In southwest England, 14,000 people born in 1991 were repeatedly assessed from birth to study normal development. Nine-year-olds with blood cytokine levels in the upper third of the distribution had significantly increased rates of depression at age 18. Another study, of British civil servants older than 50, found that those who had higher levels of CRP but were not depressed when first assessed in 2004 and 2008 had significantly higher rates of depression when reassessed in 2012. In both cohorts, inflammation preceded depression by several years.
Other studies have investigated the sequence of events over shorter periods of time. For example, patients with hepatitis who were not depressed before receiving antiviral treatment with a cytokine called interferon had significantly increased risk of being depressed about six weeks after treatment. And healthy young people who were studied after a placebo injection and again after a typhoid vaccination experienced relatively mild and fleeting depressive symptoms 48 hours after vaccination. A clinically administered inflammatory shock like interferon treatment or a typhoid vaccination can predict subsequent depression over time periods ranging from days to decades.

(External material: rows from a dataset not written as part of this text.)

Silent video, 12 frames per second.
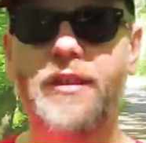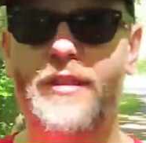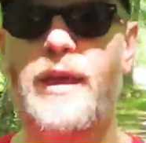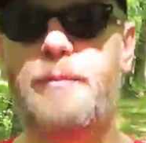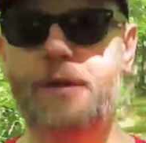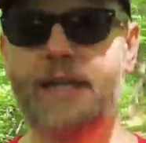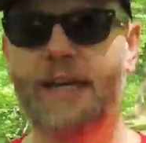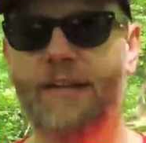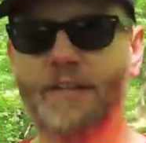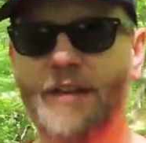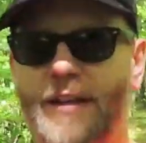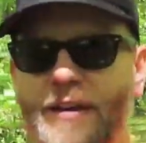that they're
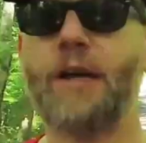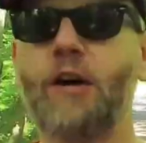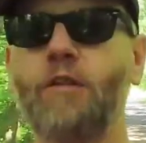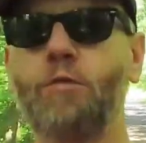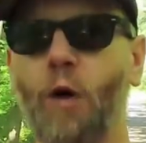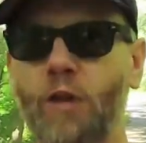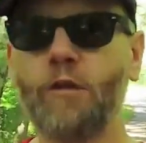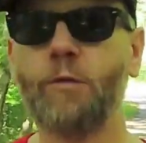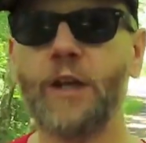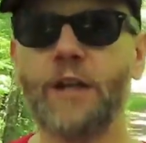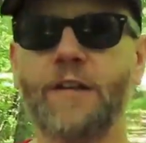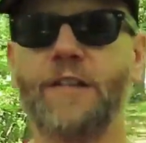placed in. Because once
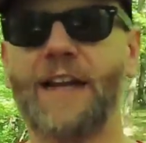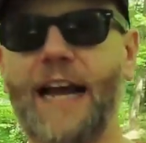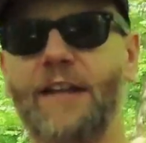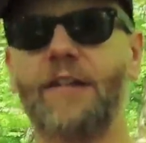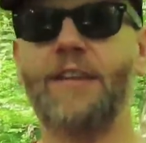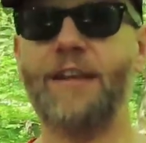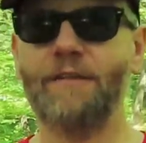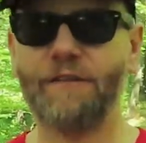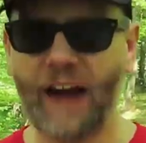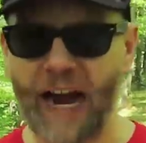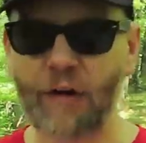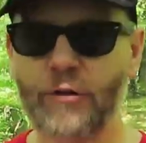we understand the
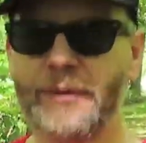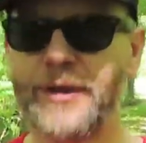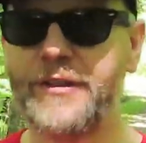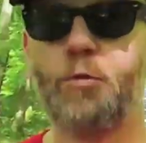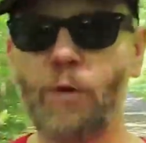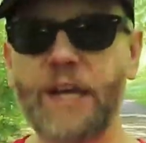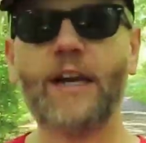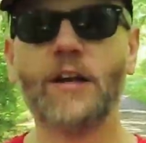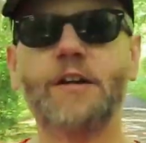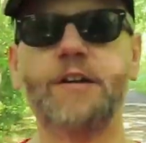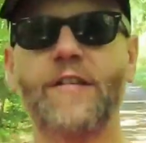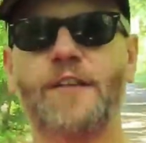environment, we can
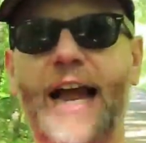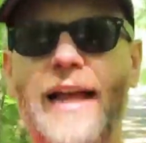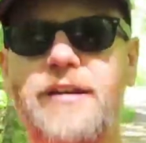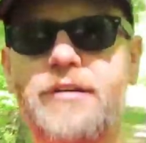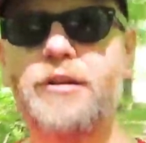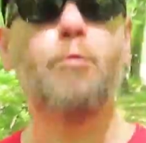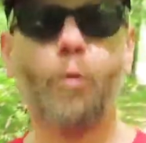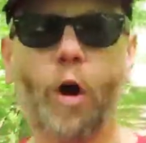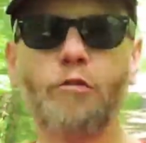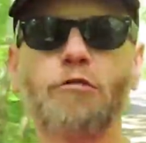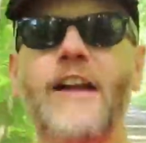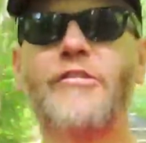understand
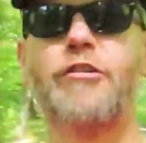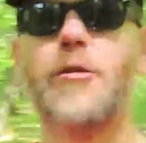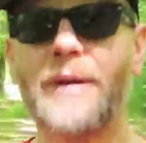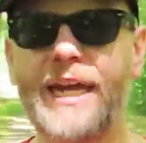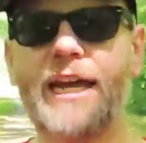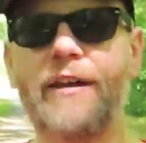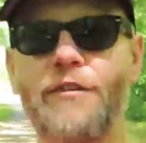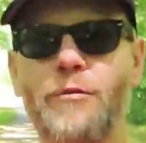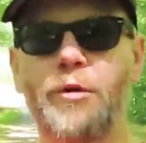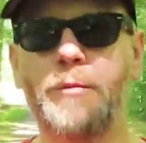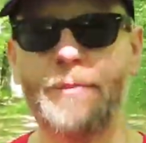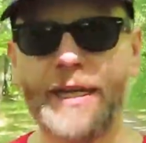what rational behaviour
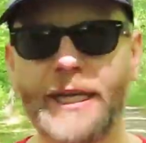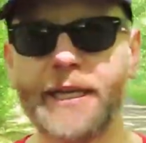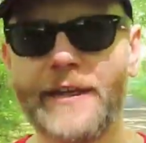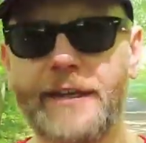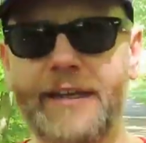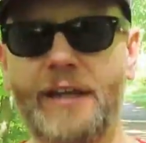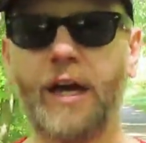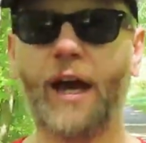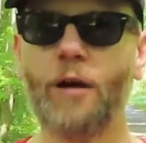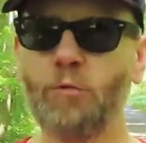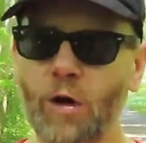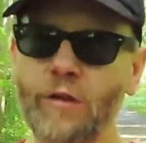would be.
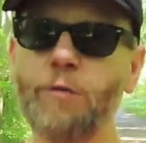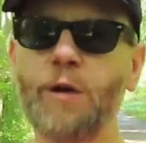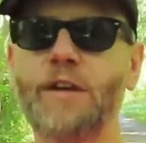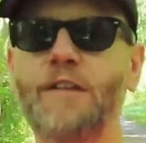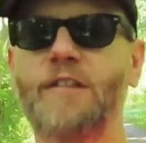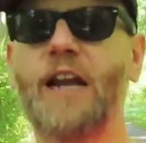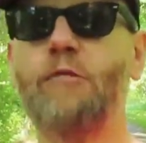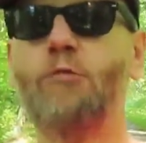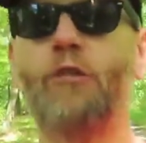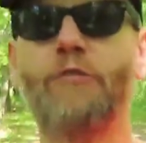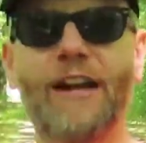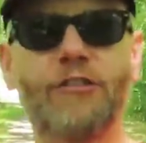And once we understand
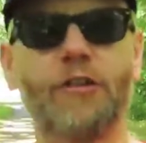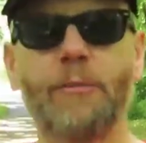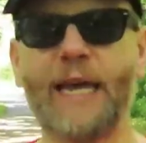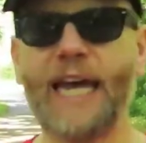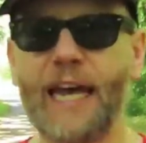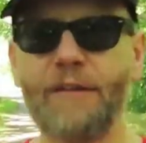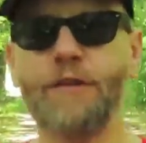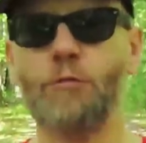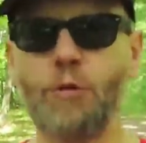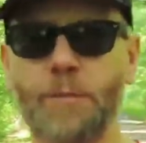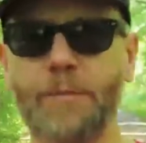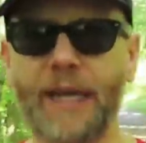what rational behaviour
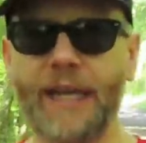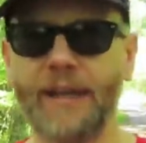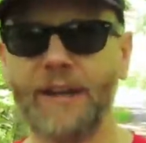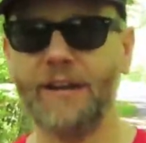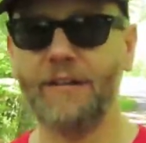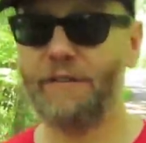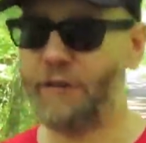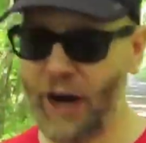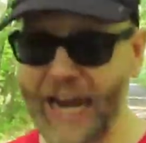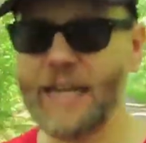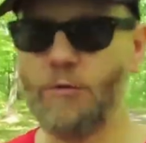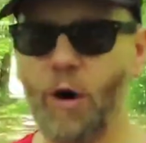would be for
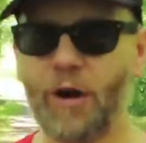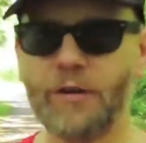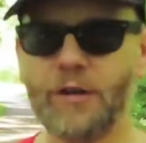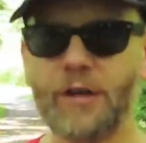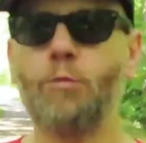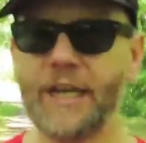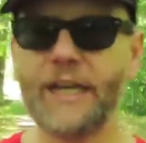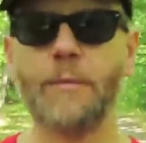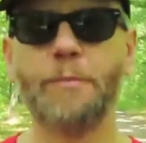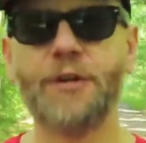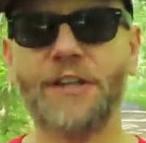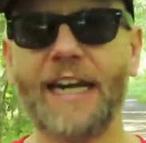anyone, we
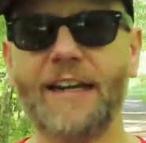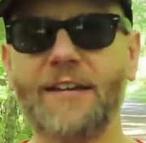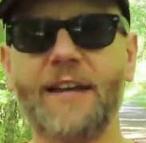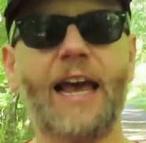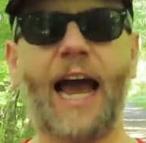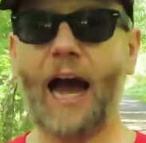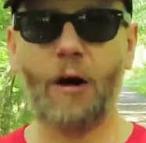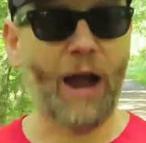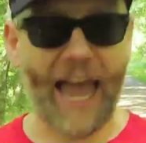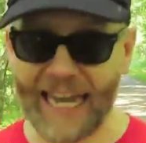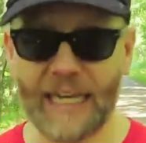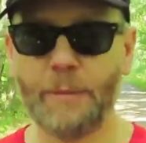can predict how
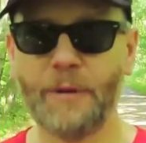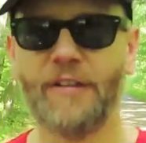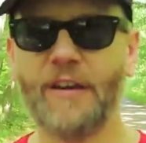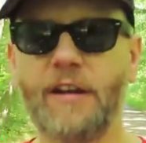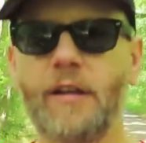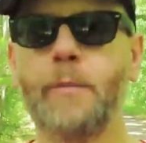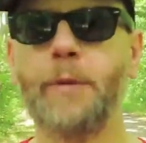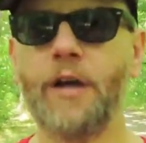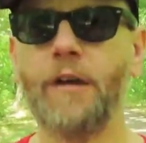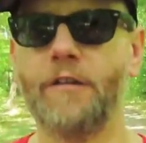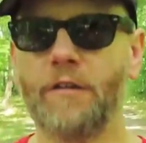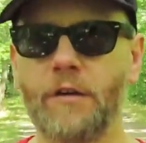any particular
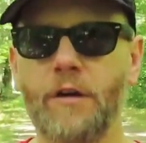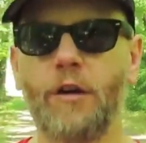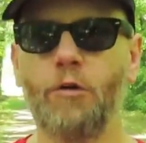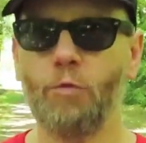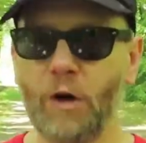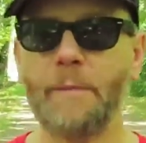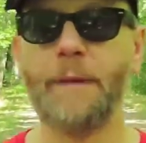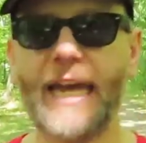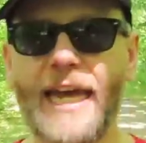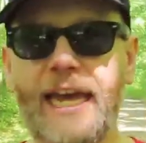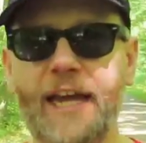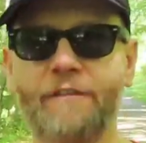person will
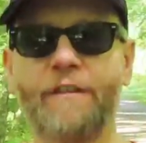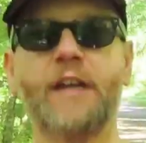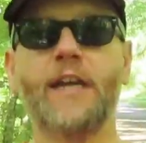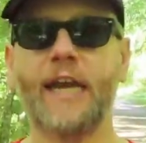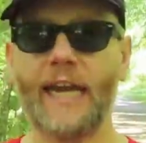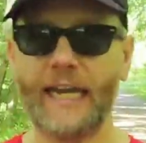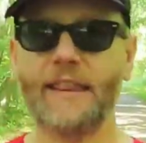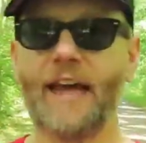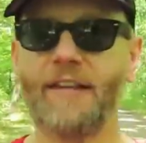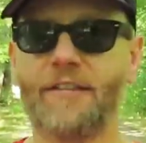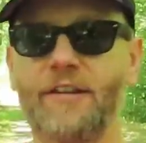behave in that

Inflammatory precedence in time is compatible with inflammation's causing depression but not conclusive. It's still not understood how an inflammatory signal in the blood triggers changes in the brain that could, in turn, cause the mood and behavioral changes of depression. Animal experiments indicate that such a chain of events is conceivable in humans, but it is much trickier to measure the status of immune cells or nerve cells in the living human brain than in the rat brain.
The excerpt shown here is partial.